The Holy War: Churches’ Counter-Secularism and the Destruction of European Jewry
Orthodoxy, Romanianism and the Quintessential Alien: Romania, Its Jews, and the Role of the Orthodox Church in the Royal and Ion Antonescu Dictatorships
Most of the current historiography of the interwar period overlooks the heavy role played by the Romanian Orthodox Church in general and by Patriarch Miron Cristea in particular in the politics of the country. While research by Rebecca Haynes, Paul Shapiro, Mirel Banică, Lucian Leuștean, Ionuț Biliuță, Roland Clark and others has shown the links between the Church and extremist movements such as the Iron Guard or the National Christian Defence League, we still lack a comprehensive analysis of the ways in which Miron Cristea became prime-minister of Romania in February 1938. This project aims to investigate more closely organisations such as the Antirevisionist League and its role in coagulating and promoting, after 1934, the political role of the Church; Patriarch Cristea and other members of the Holy Synod were actively involved with the League.
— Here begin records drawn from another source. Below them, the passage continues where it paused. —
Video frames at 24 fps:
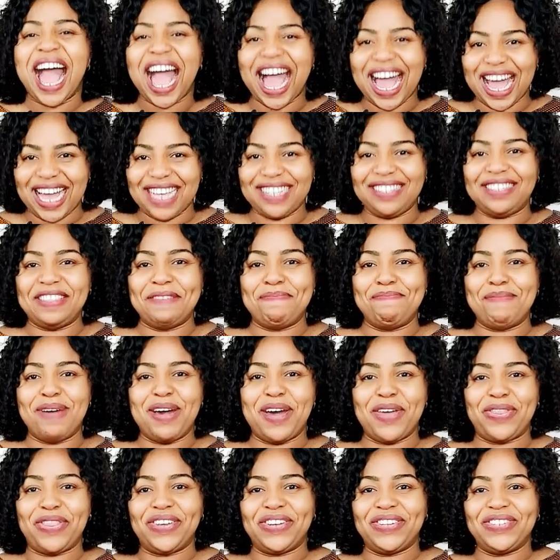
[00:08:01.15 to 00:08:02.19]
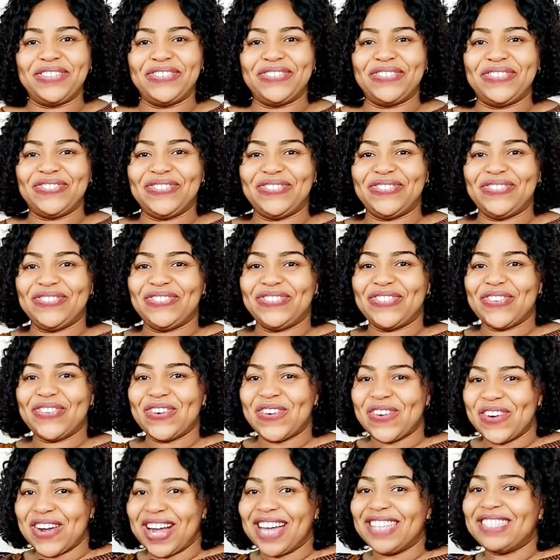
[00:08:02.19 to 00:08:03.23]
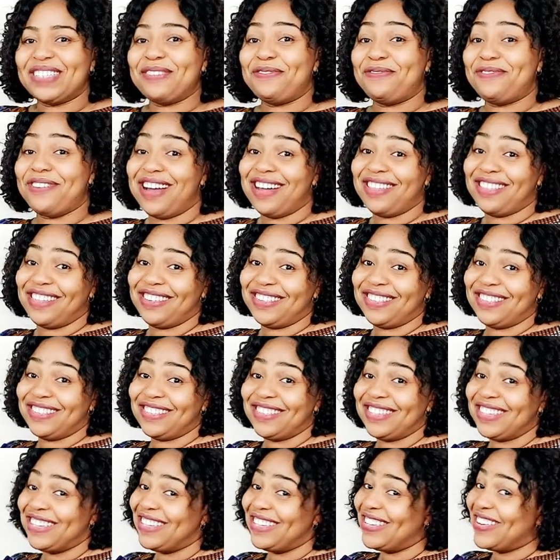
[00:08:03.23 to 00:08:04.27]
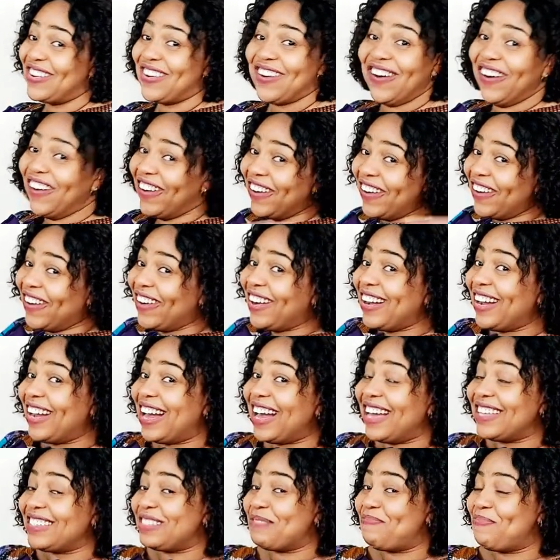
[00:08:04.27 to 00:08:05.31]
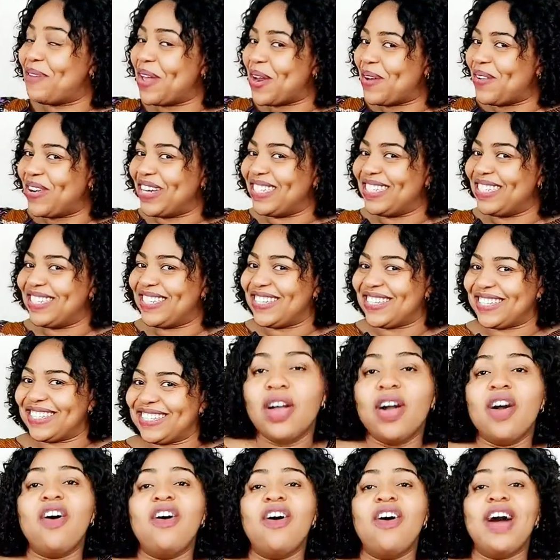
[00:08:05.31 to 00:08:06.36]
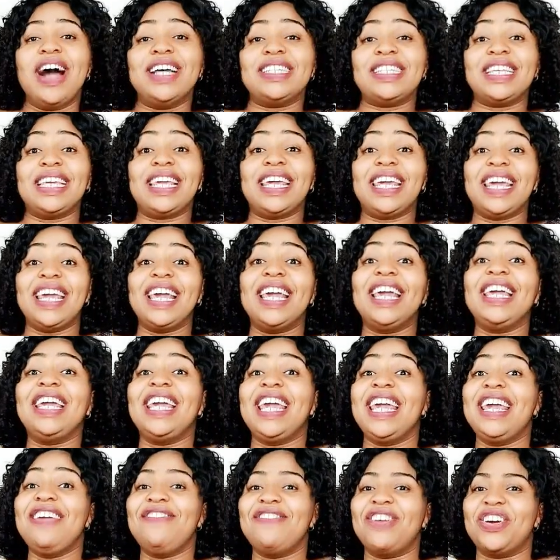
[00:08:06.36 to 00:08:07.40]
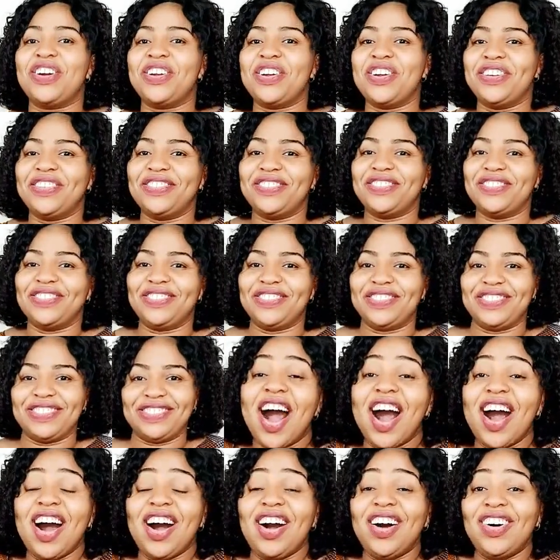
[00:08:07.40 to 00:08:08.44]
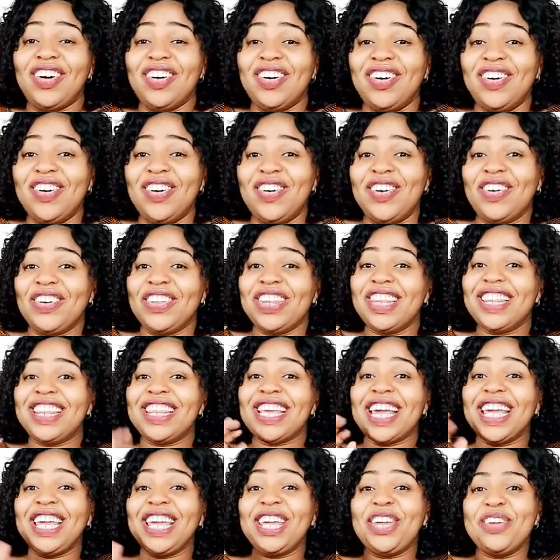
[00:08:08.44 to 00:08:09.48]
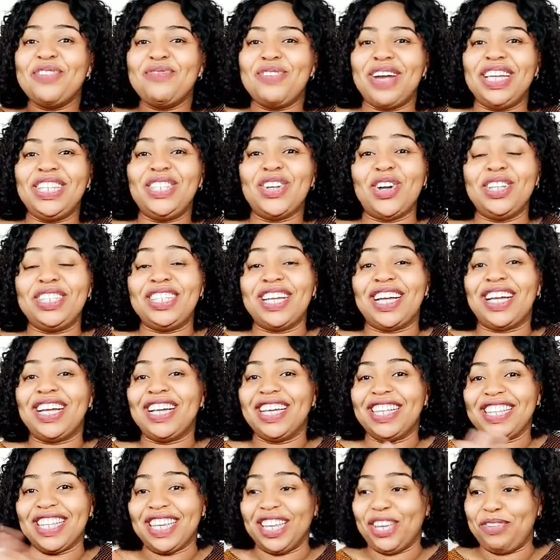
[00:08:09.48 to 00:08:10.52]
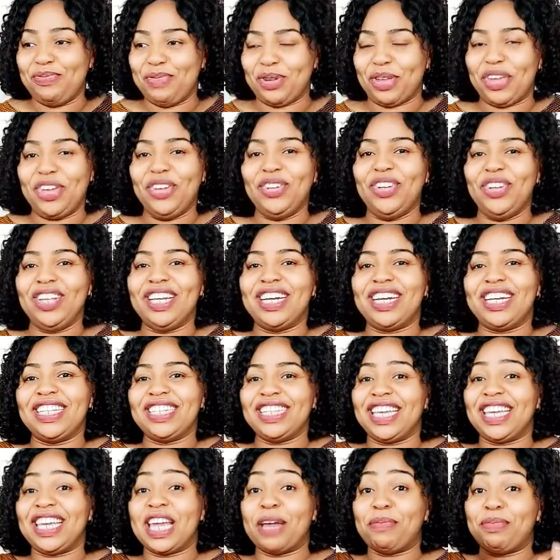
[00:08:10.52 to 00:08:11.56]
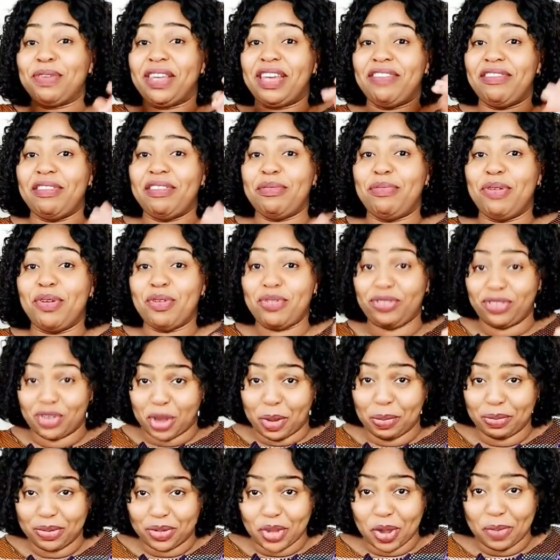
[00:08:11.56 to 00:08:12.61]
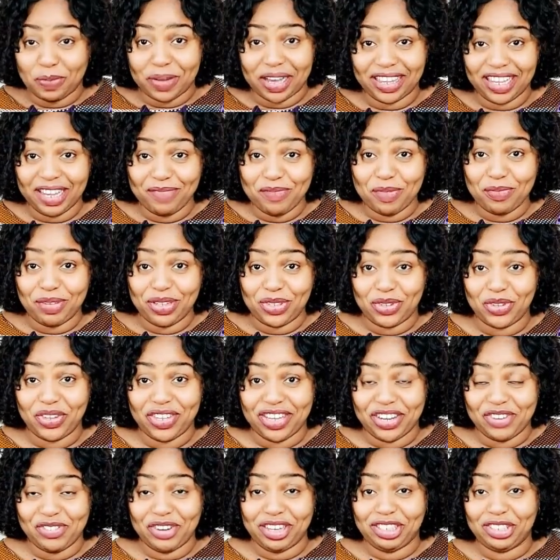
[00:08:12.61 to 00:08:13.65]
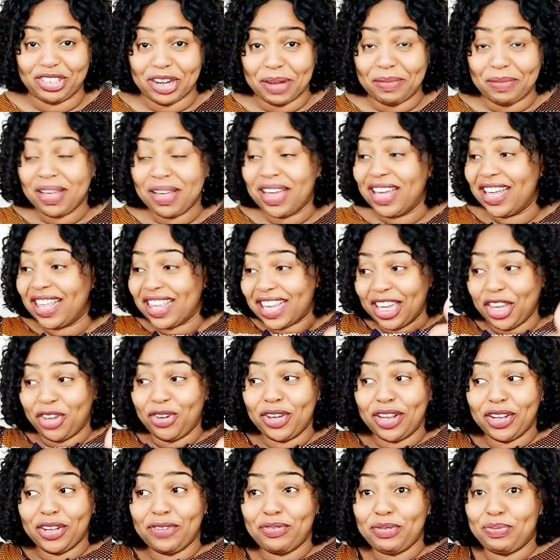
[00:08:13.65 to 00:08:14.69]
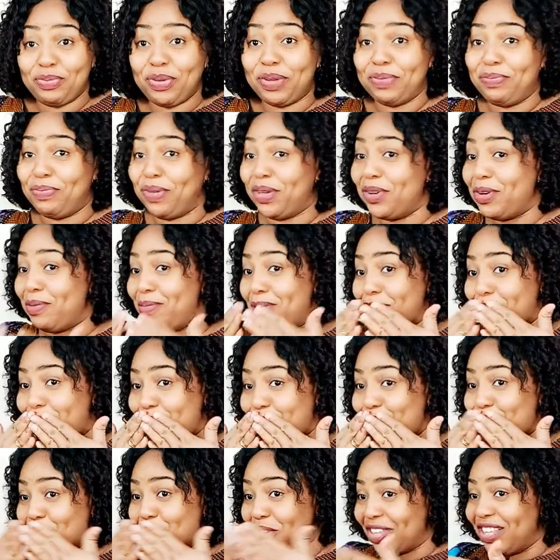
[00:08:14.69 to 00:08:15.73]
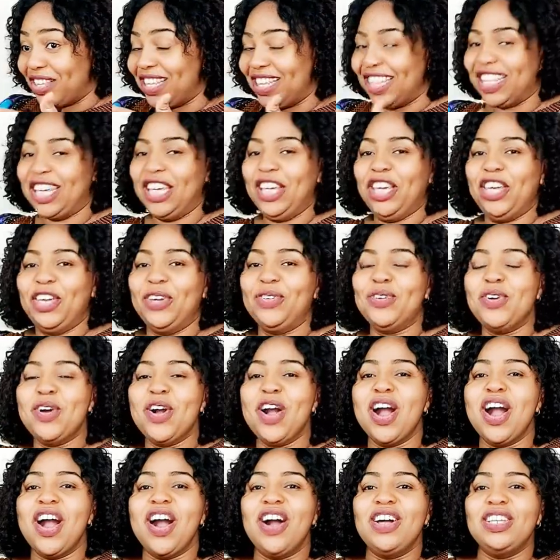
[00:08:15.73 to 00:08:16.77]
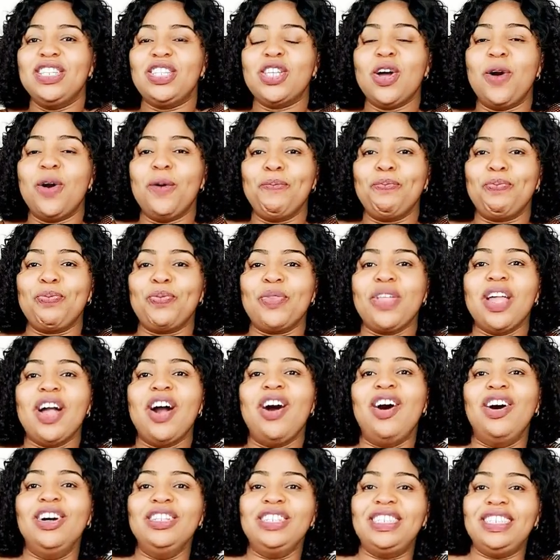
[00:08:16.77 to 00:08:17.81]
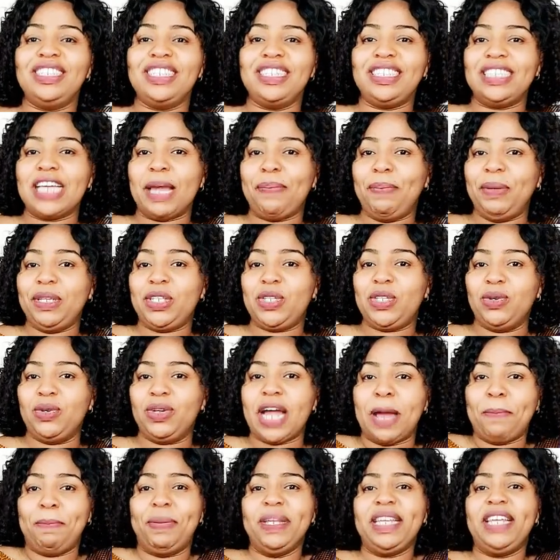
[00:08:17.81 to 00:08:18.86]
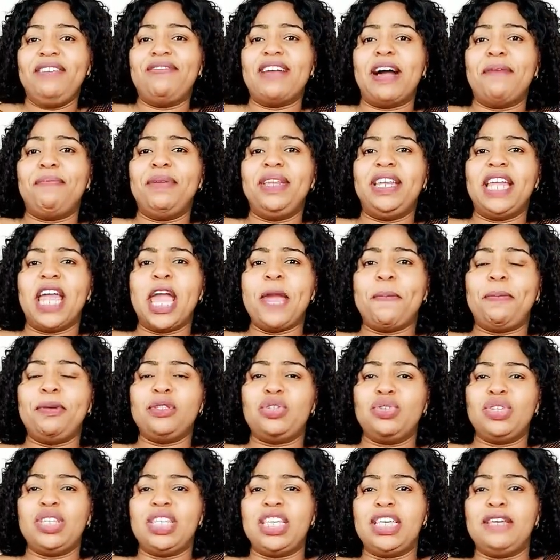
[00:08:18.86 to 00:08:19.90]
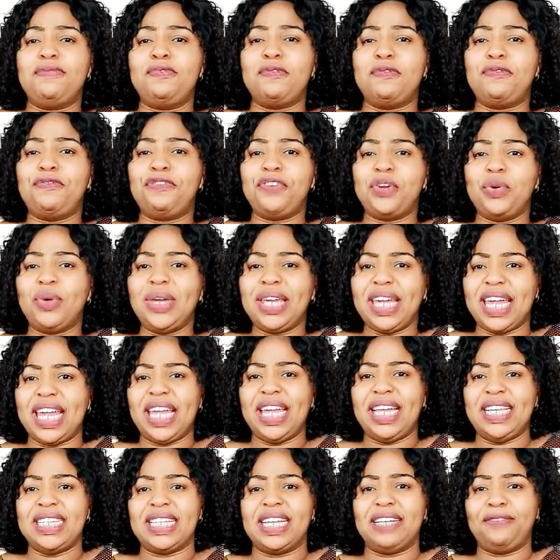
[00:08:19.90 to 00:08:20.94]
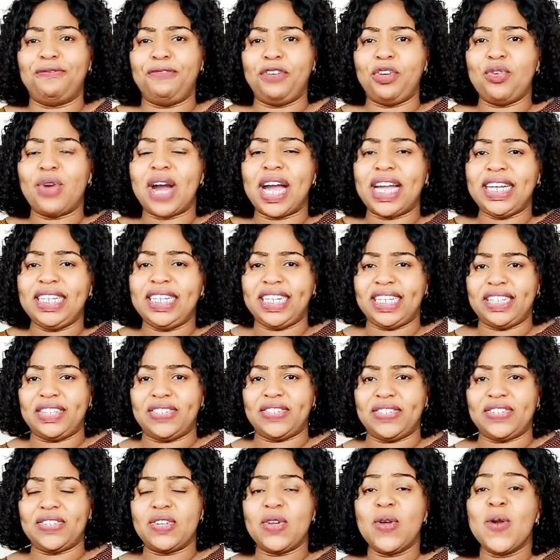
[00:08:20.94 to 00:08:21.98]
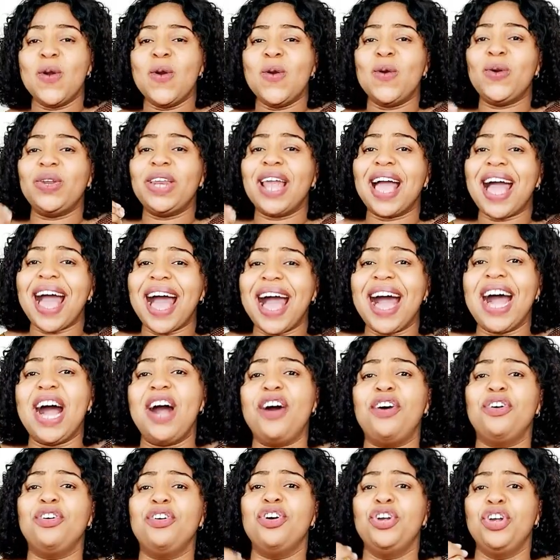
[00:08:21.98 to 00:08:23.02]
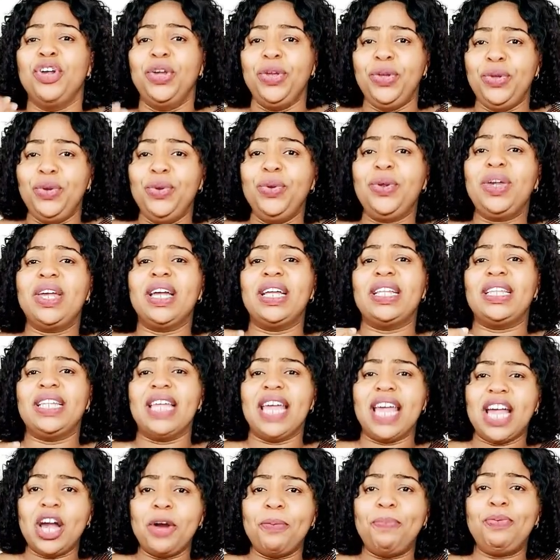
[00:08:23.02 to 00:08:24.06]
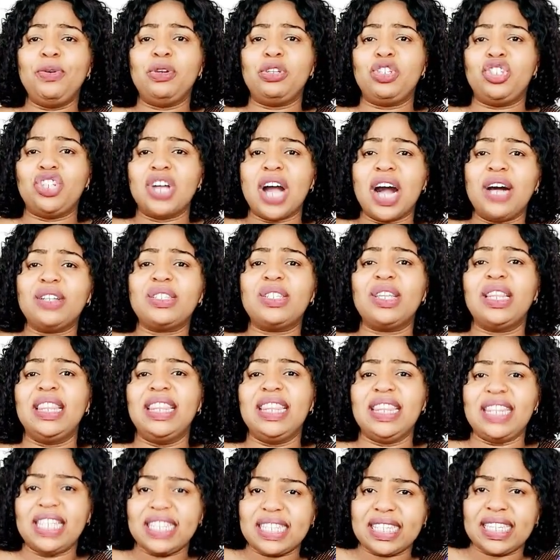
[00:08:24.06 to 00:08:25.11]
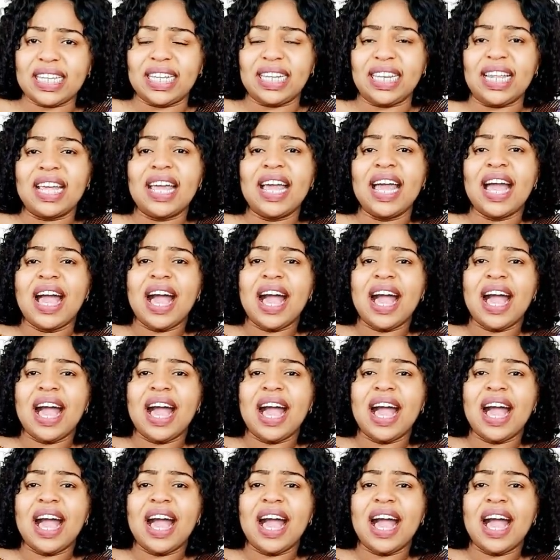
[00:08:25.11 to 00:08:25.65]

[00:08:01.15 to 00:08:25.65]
as the mother or as the father or as a parent or as a caregiver. Oh, thank you, my daughter. Thank you, Peculia. They kept giving me thumbs up. I think mommy's doing a great job. Thank you. I love you, PMP. God bless you. Thank you. So, on to this episode, I believe I've been able to give you a few keys and few ideas on how you can help your child to listen,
Other influent members became ministers in various governments from 1937 to 1944 and they often reported back to Orthodox leaders their plans and achievements. This project explores the ways in which the Romanian Orthodox Church increased its political prestige during the 1930s, including the ecumenical relations developed in the region and across Europe. It also examines Cristea’s and the Church’s decisive part in legitimising the Royal and the Ion Antonescu dictatorships and analyses their contribution to setting up and shaping the policies against Jews.